| BBP in Brief, Issue 4, April 2005 | ![]() |
Nassau Grouper Closed Season Campaign: Bahamians and Others Encouraged to Give Grouper a Break
Casuarina McKinney (BREEF)
This past winter saw the nationwide closure of the Nassau grouper season from December 16, 2004 through February 16, 2005. In addition, the spawning aggregation site off High Cay, Andros, was closed for the entire spawning season.
To promote awareness of the closed season, BREEF has been showing a public service announcement in local cinemas. BREEF and the Bahamas National Trust, along with other conservation organizations, have also been using outreach materials, such as postcards, email announcements, and leaflets to encourage consumers to support Bahamian fishermen through the choice of other fish during the grouper closed season. Alternatively, these groups suggest, through their self-interested spokesfish, “Eat Beef!”
Nassau groupers spend most of the year living on their own, but in the winter they swim hundreds of miles and group together by the thousands in order to spawn. Stocks of Nassau grouper in much of the Caribbean have been rendered commercially extinct as a result of fishermen targeting these spawning aggregations.
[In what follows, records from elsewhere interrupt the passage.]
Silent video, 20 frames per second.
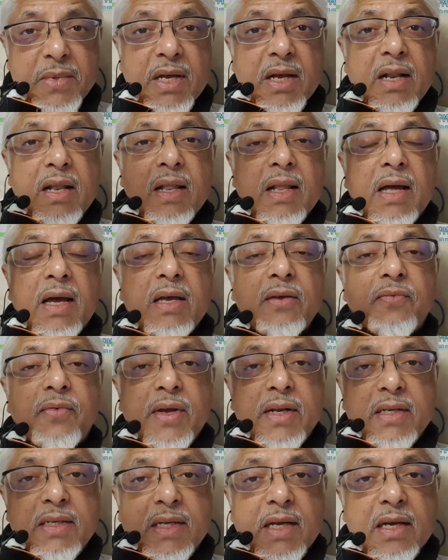Life
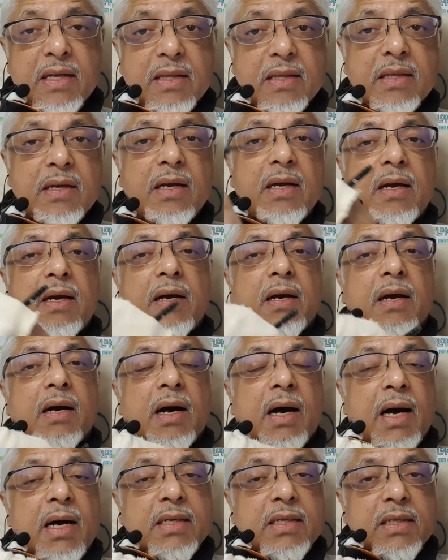and death.
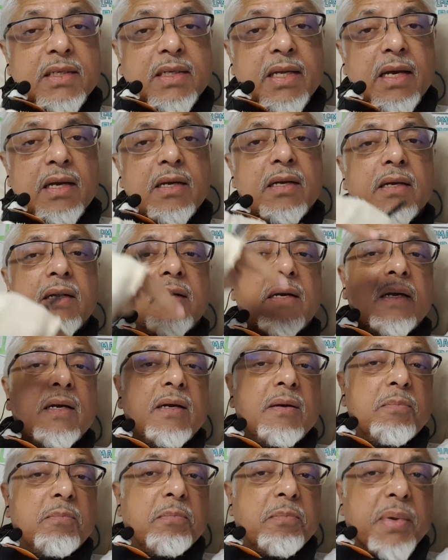Heart attack,
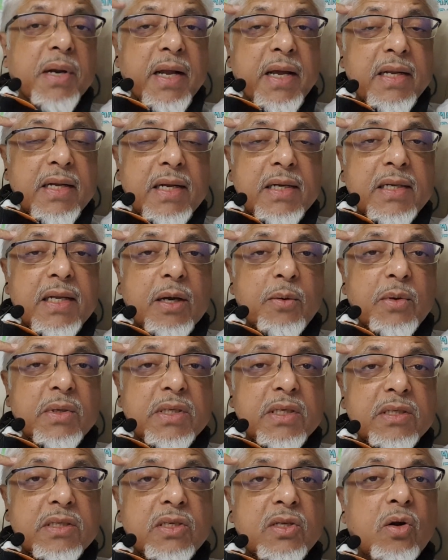brain attack, which
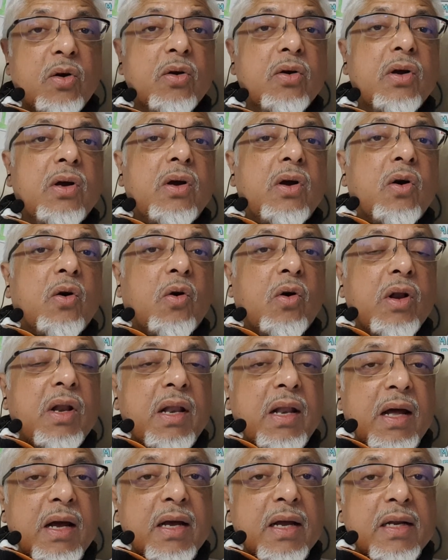is stroke, or
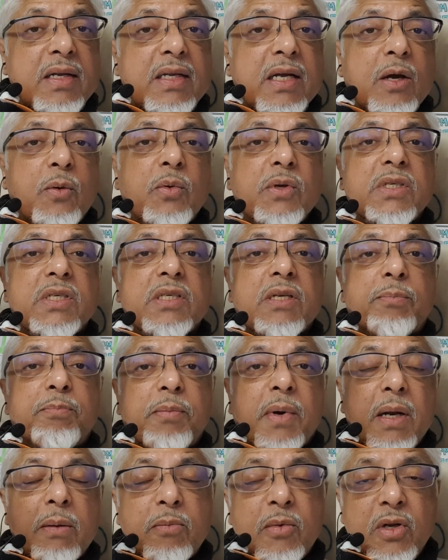lung attack, which is a
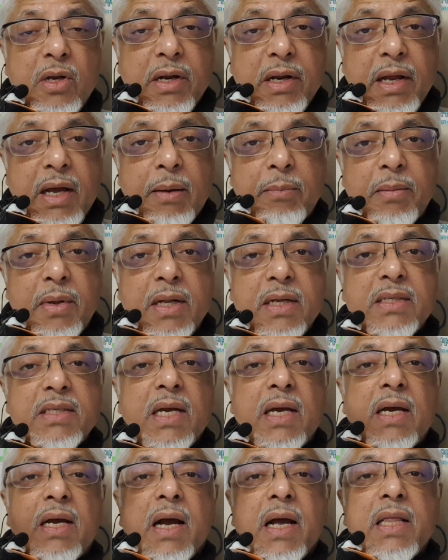pulmonary embolus,
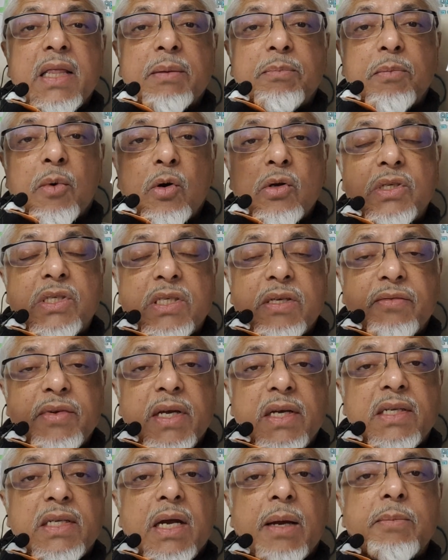and the most
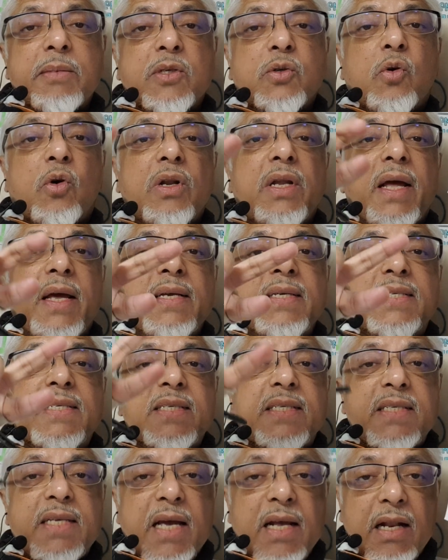severe time is called a
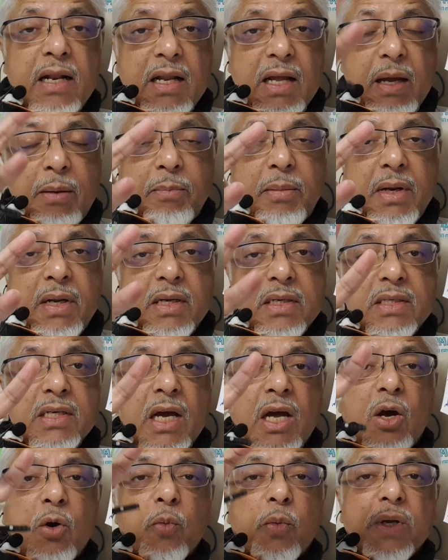saddle embolus,
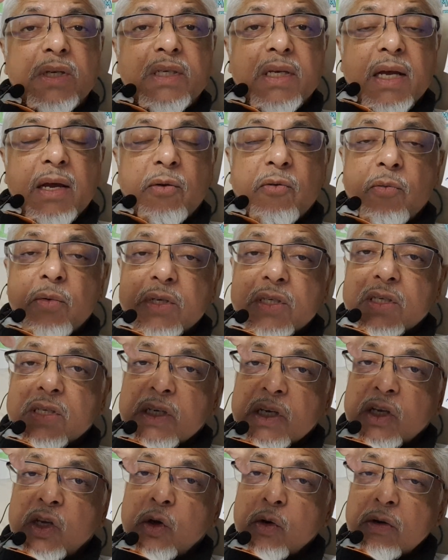which is
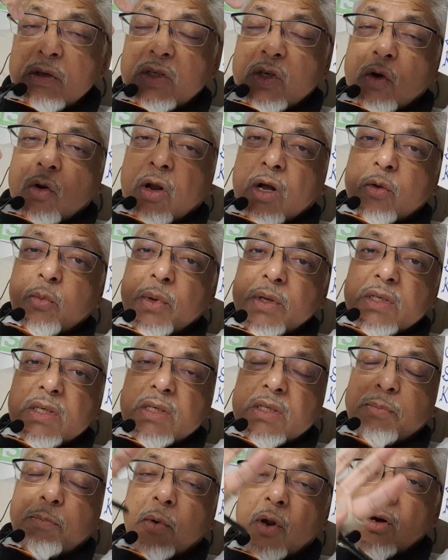a huge clot which
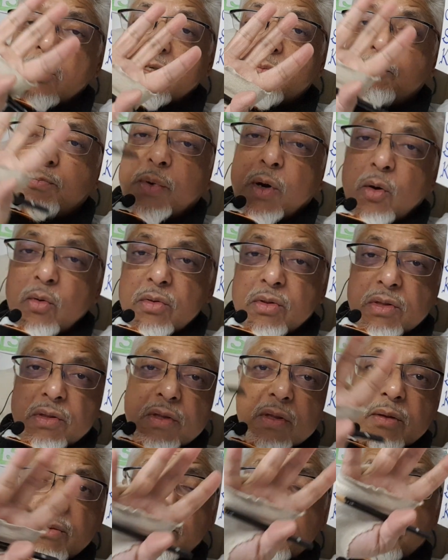blocks both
The Nassau grouper is now on the World Conservation Union’s (IUCN) Red List of Endangered Species, and it is a candidate for the U.S. Endangered Species List. The Bahamas has some of the last remaining spawning stocks of the Nassau grouper in the wider Caribbean. Other countries are also now protecting their Nassau grouper stocks. Belize has legislated a four-month closed season, and has protected 11 aggregation sites within marine reserves. In December 2003 the Cayman Islands closed their grouper aggregations for the following eight years. Nassau groupers are completely protected in U.S. waters. This closed season protects the Nassau grouper at a critical point in their life cycle when they are most vulnerable. Allowing more fish to successfully spawn at this time means more fish for us to catch and eat later.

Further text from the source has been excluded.